Note: Disabling IPv4/IPv6 can break domain access, browsing, and most network apps.

Is NetBIOS disabled by default?

It depends on the Windows version and network configuration. In many modern setups, NetBIOS is not required and may be set to:

  • Default (DHCP-controlled) or
  • Disabled in hardened environments.

The reliable way is to check the adapter setting in IPv4 > Advanced > WINS.

How to check if TCP/IP is enabled?

On Windows:

  • Open Control Panel > Network Connections.
  • Right-click your adapter > Properties.
  • Verify Internet Protocol Version 4 (TCP/IPv4) and/or Internet Protocol Version 6 (TCP/IPv6) are checked.

If IPv4/IPv6 are unchecked, that protocol is disabled for the adapter.

How to change TCP IP settings?

On Windows:

  • Open Settings > Network & Internet > your connection (Wi-Fi/Ethernet).
  • Select Edit next to IP settings (or go to adapter options).
  • Choose Automatic (DHCP) or Manual and set IP address, Subnet, Gateway, and DNS.

Tip: In managed environments, IP settings are typically controlled by DHCP or policy.

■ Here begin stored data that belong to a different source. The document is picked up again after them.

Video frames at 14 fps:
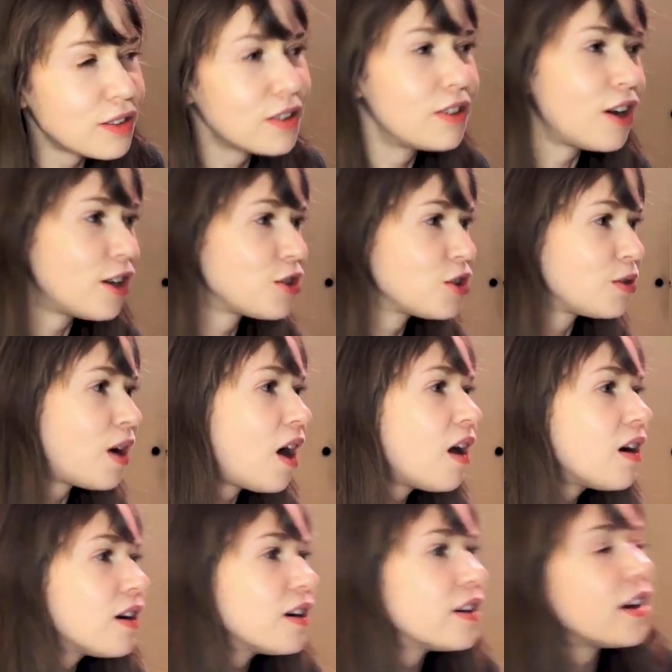not too
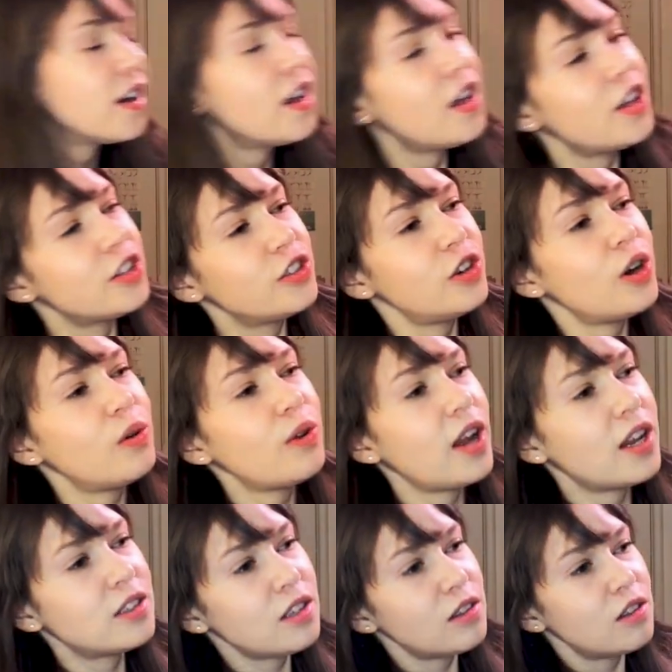hard, you know,
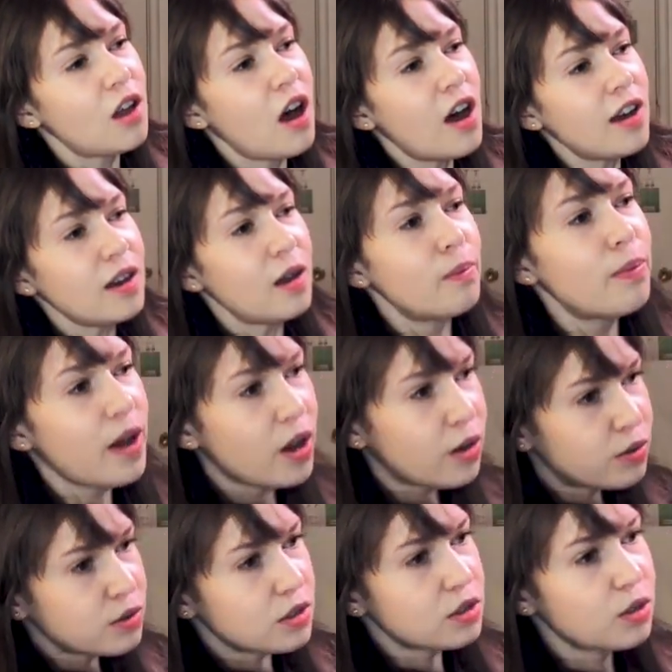it's a lot
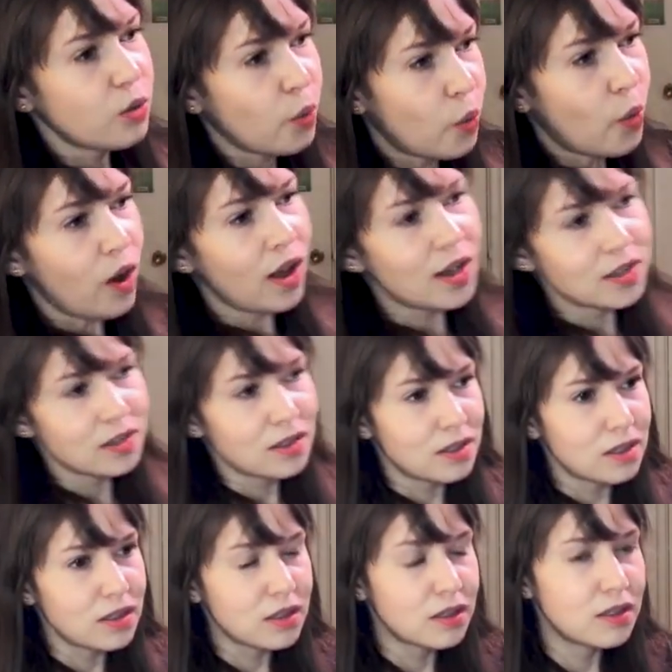about what,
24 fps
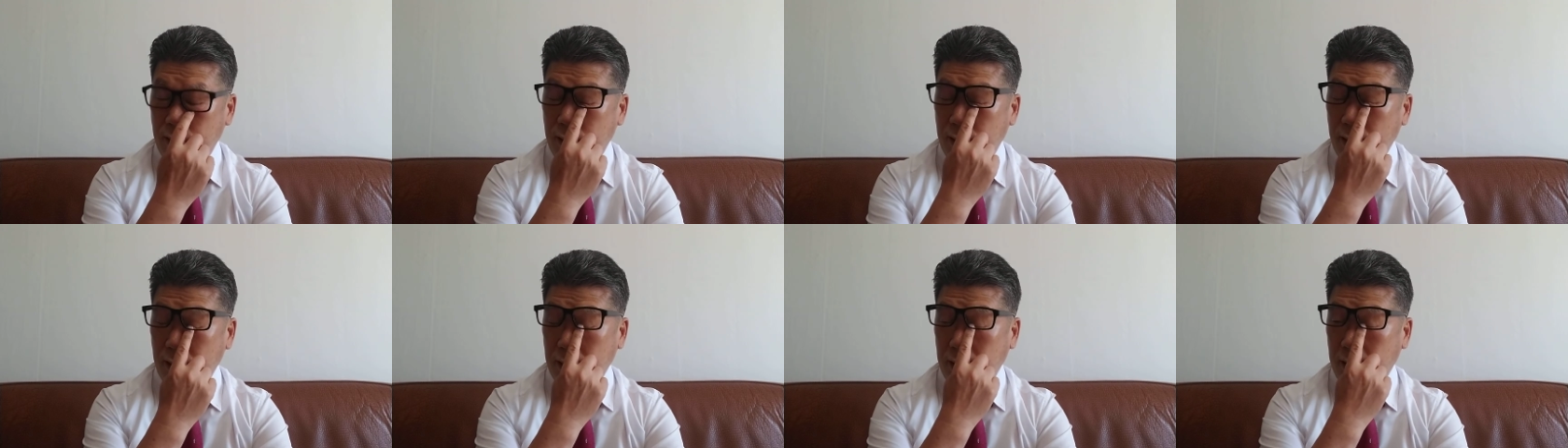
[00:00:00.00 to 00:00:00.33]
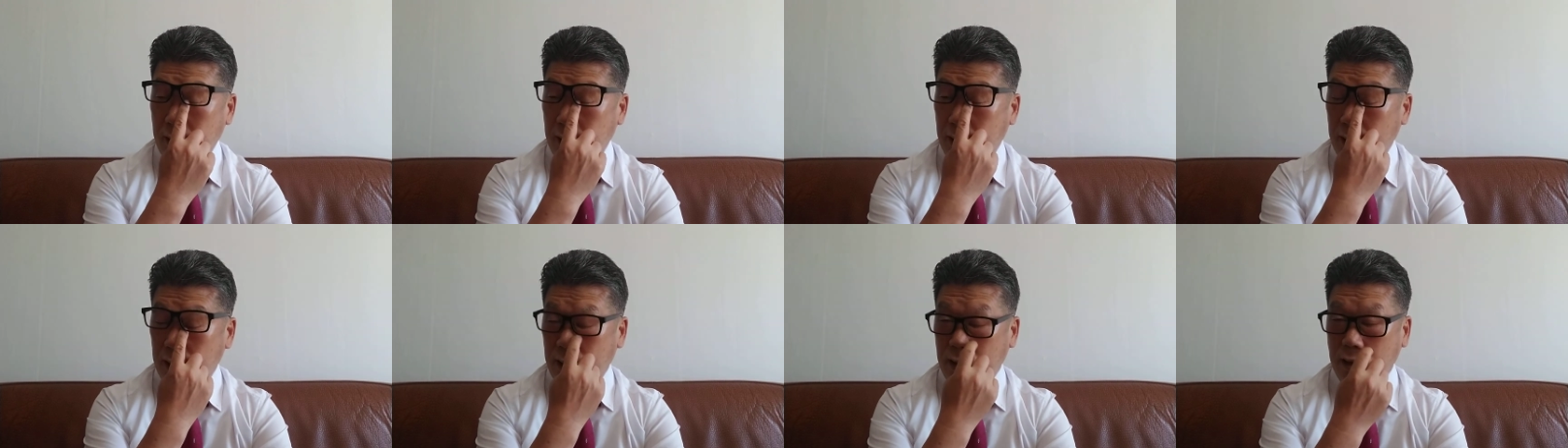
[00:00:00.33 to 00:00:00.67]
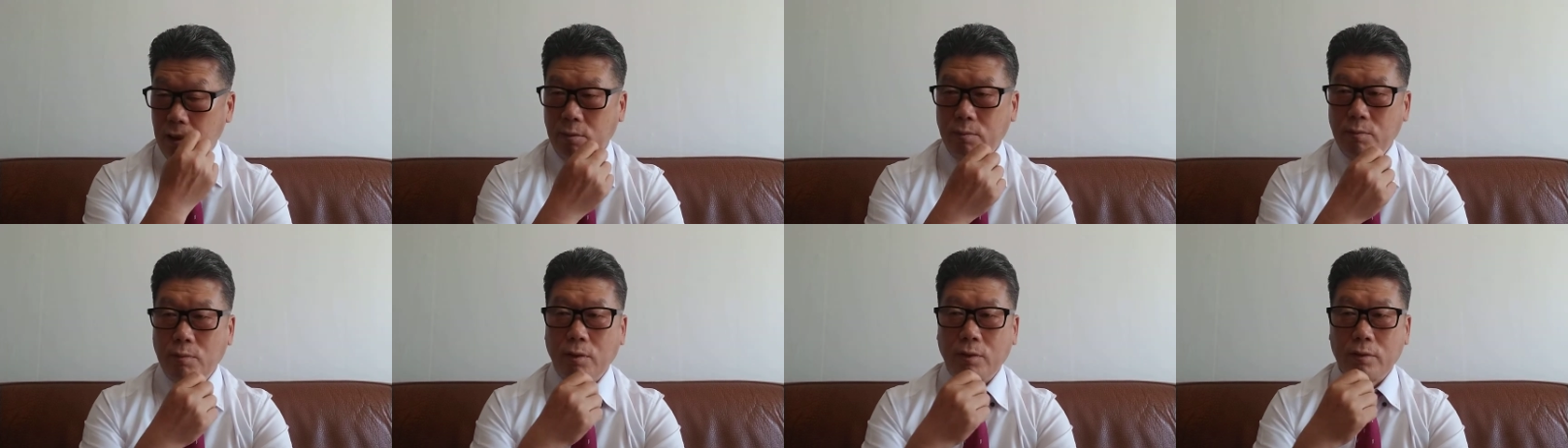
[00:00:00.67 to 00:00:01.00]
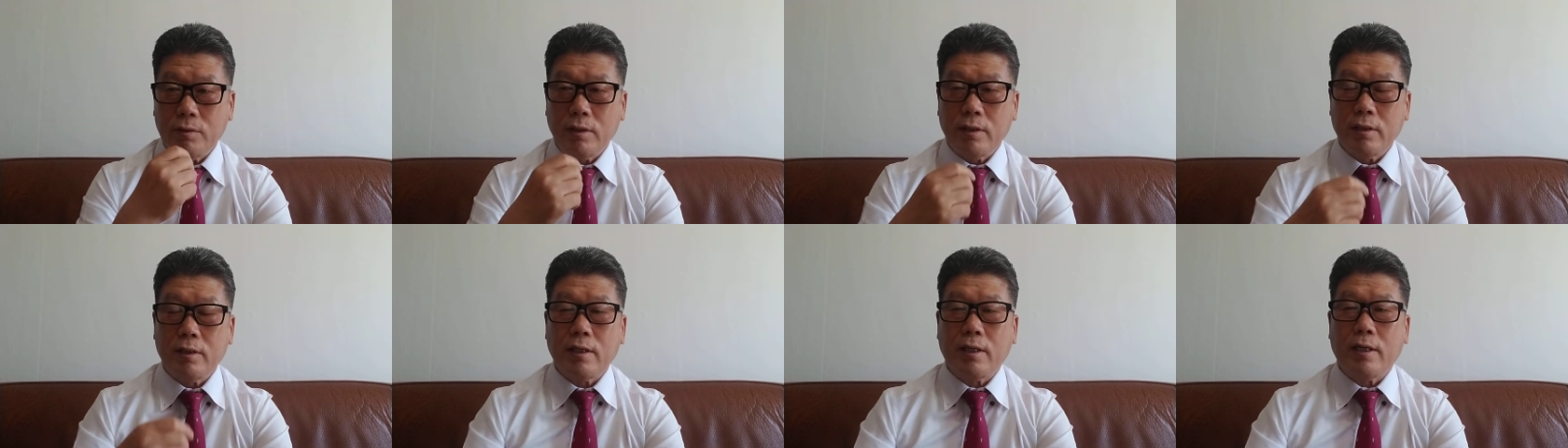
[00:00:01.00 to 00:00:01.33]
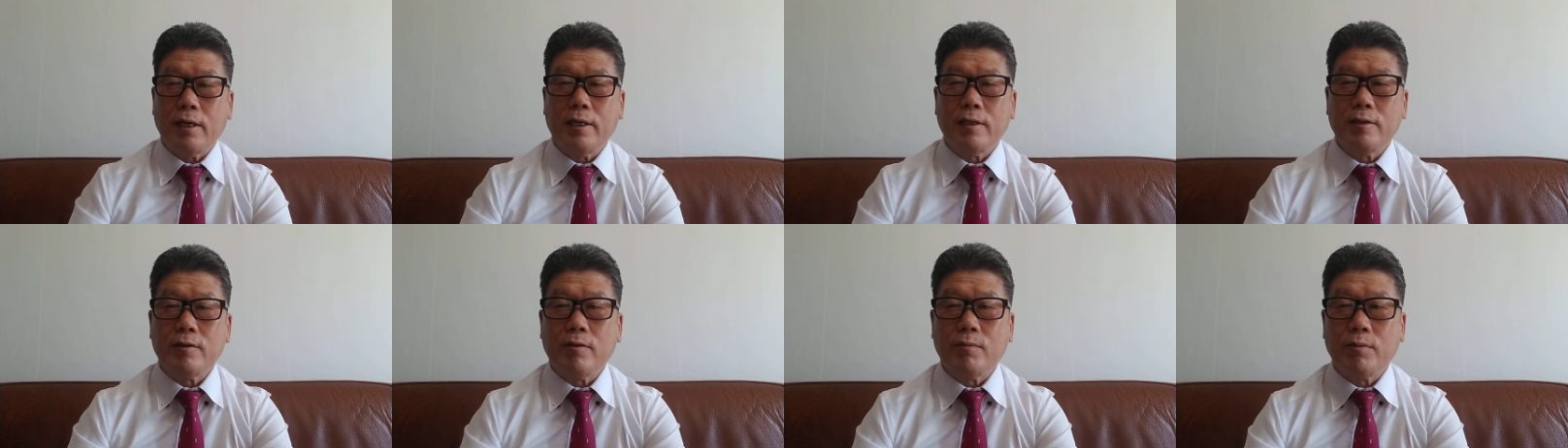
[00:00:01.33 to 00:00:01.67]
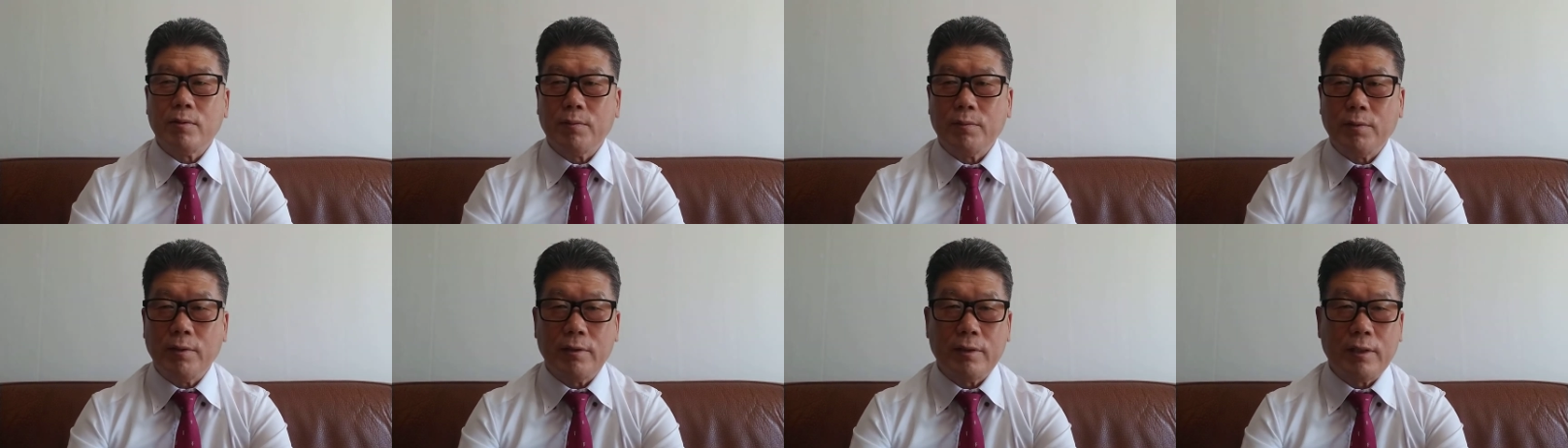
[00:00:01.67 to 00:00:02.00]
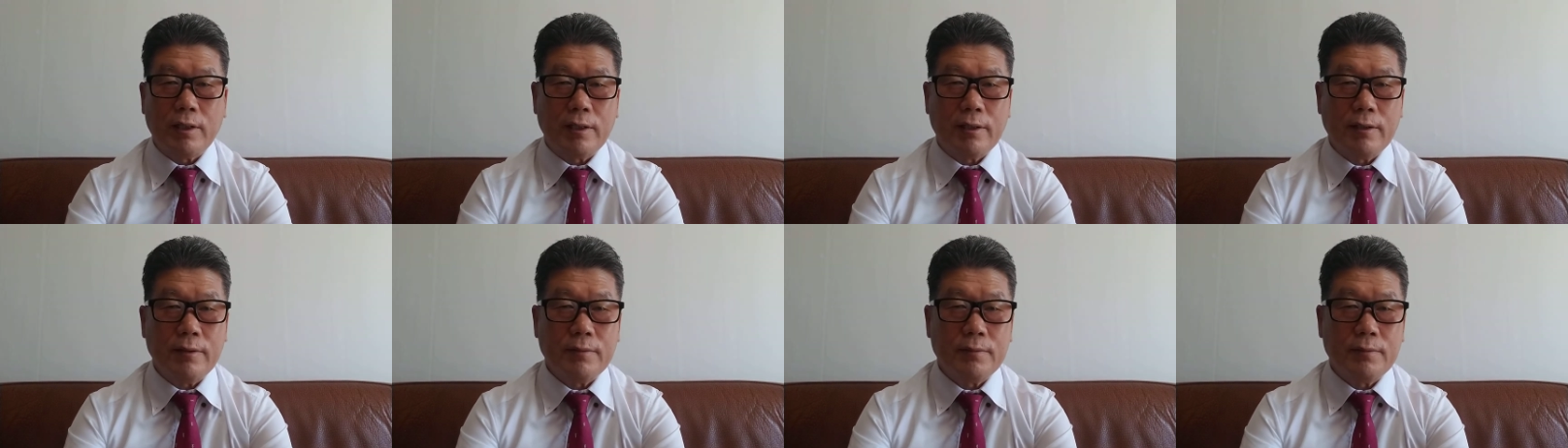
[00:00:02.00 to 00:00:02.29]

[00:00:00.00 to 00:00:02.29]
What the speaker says: This is important kind of a bond.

How do I reset my TCP/IP settings?

You can reset the Windows network stack using built-in options:

  • Settings > Network & Internet > Advanced network settings > Network reset.

Or via an elevated Command Prompt:

  • netsh int ip reset
  • ipconfig /flushdns

Restart the device after resetting for changes to fully apply.

How to disable TCP/IP properties in Windows 10?

If you mean disabling the TCP/IP protocol binding on an adapter:

  • Open Control Panel > Network Connections.
  • Right-click your adapter > Properties.
  • Uncheck Internet Protocol Version 4 (TCP/IPv4) and/or Internet Protocol Version 6 (TCP/IPv6).

Warning: This will likely break most networking (domain access, internet, and many apps). Prefer disabling NetBIOS over TCP/IP or the adapter if your goal is hardening or isolation.

How do I check my TCP/IP settings?

Quickest methods on Windows:

  • Run ipconfig /all in Command Prompt to see IP, gateway, DNS, and DHCP status.
  • Go to Settings > Network & Internet > your connection to view IP assignment.
How to enable TCP/IP in Windows?

To enable TCP/IP protocol bindings on an adapter:

  • Open Control Panel > Network Connections.
  • Right-click the adapter > Properties.
  • Check Internet Protocol Version 4 (TCP/IPv4) and/or Internet Protocol Version 6 (TCP/IPv6).

If settings are managed by policy, you may need administrator access or your IT team to re-enable them.

How do I check my TCP connection status?

On Windows:

  • Use netstat -an to view active TCP connections and listening ports.
  • Use Resource Monitor > Network tab to see per-process connections.
  • Use Test-NetConnection in PowerShell (e.g., Test-NetConnection example.com -Port 443) to validate reachability.

These checks help confirm whether a port is reachable and whether a TCP session is established.